3. Conclusão: o tumor de Askin é um tumor raro da infância que geralmente apresenta sintomas respiratórios comuns. O pediatra deve ser perspicaz para suspeitar desta rara entidade com apresentações tão comuns. Seria necessário um alto índice de suspeita em nome do pediatra geral para o reconhecimento precoce deste tumor para que as chances de melhor resultado e prognóstico devem estar lá.
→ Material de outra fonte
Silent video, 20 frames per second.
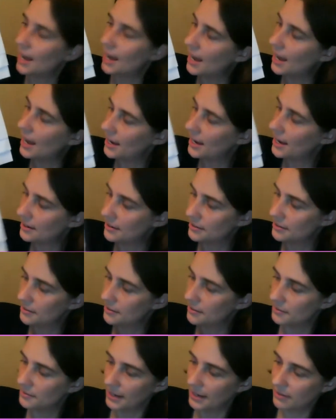I,
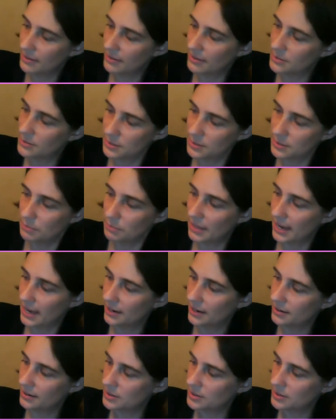like this was
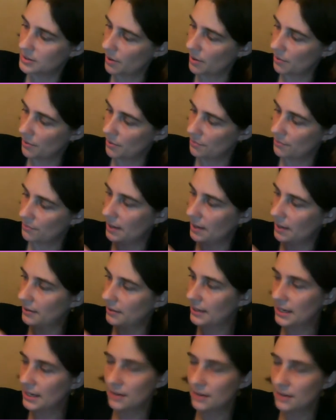blank, so I wrote red
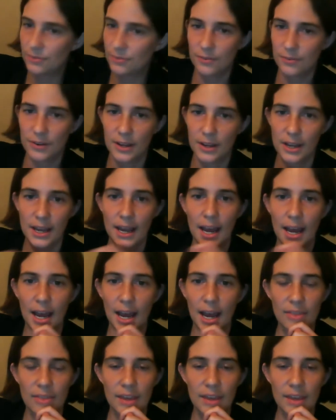leaf.
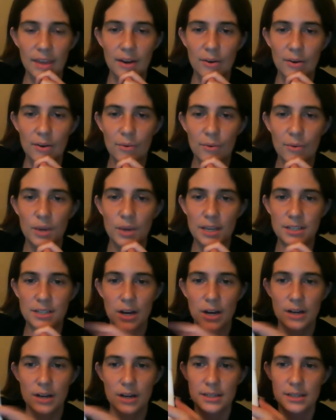And then we
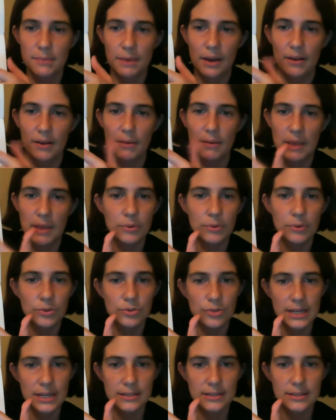talked about maple
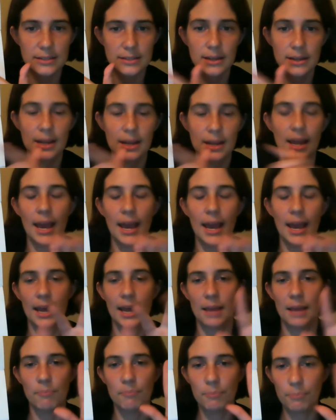trees.
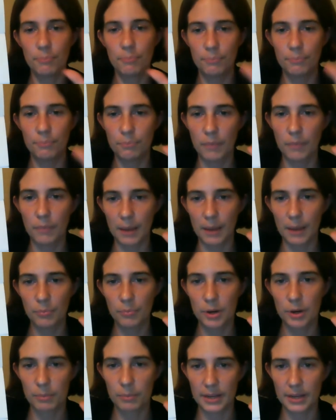And I like
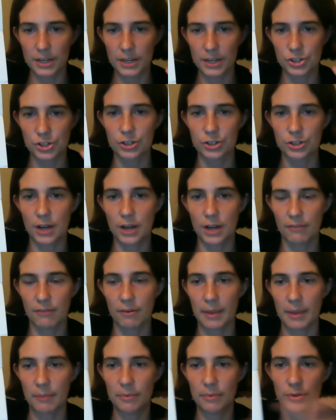put a picture of a
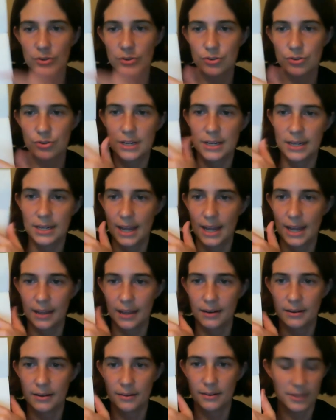maple tree.
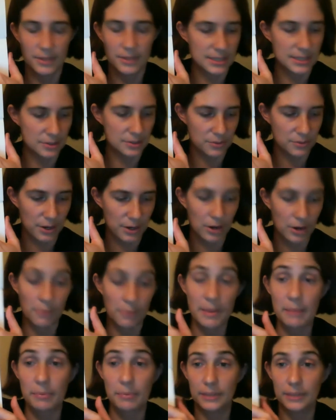And this is what our
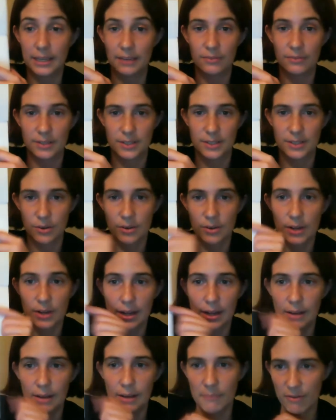maple leaf. And so
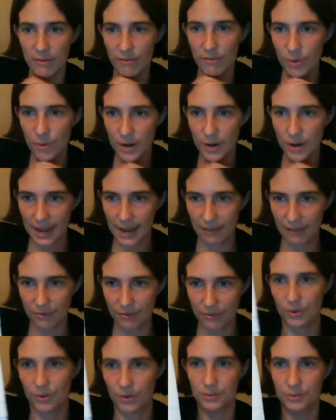my
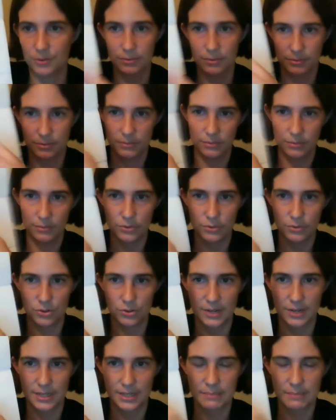4-and-a-half-year-old
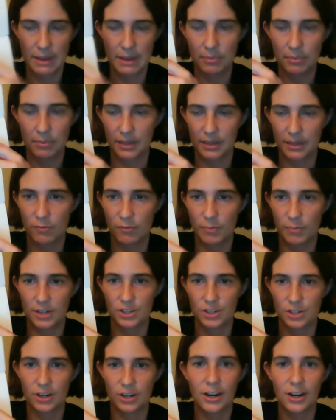drew his maple leaf
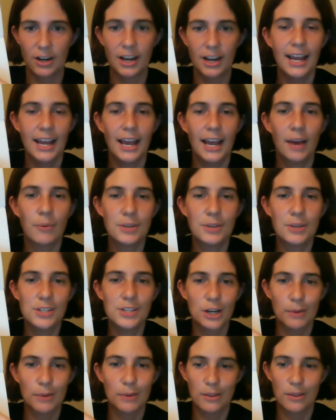picture. And we
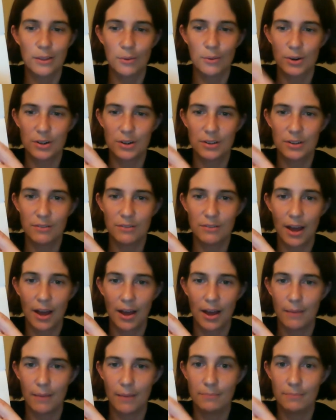talked about the word
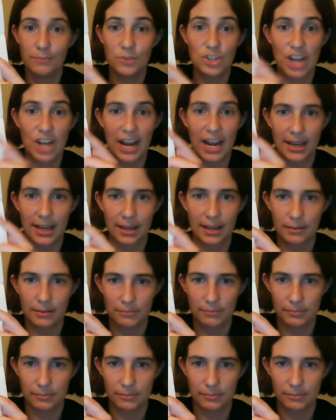jagged.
No entanto, tendo em conta a sua natureza agressiva, a complexidade do curso e a tendência para a recorrência, justifica-se um acompanhamento a longo prazo.

consentimento

consentimento informado foi obtido dos pais para a publicação dos casos, juntamente com as fotografias que os acompanham.

conflito de interesses

os autores declaram que não têm conflito de interesses.

contribuição dos autores

B. Shrestha concebeu e redigiu o artigo. B. N. Kapur foi o médico assistente para ambos os casos. K. Karmacharya contribuiu na obtenção das fotografias histológicas. S. Kakkar esteve envolvido no diagnóstico patológico de ambos os casos. R. Ghuliani editou todo o artigo e supervisionou a literatura. Todos os autores leram e concordaram com o artigo.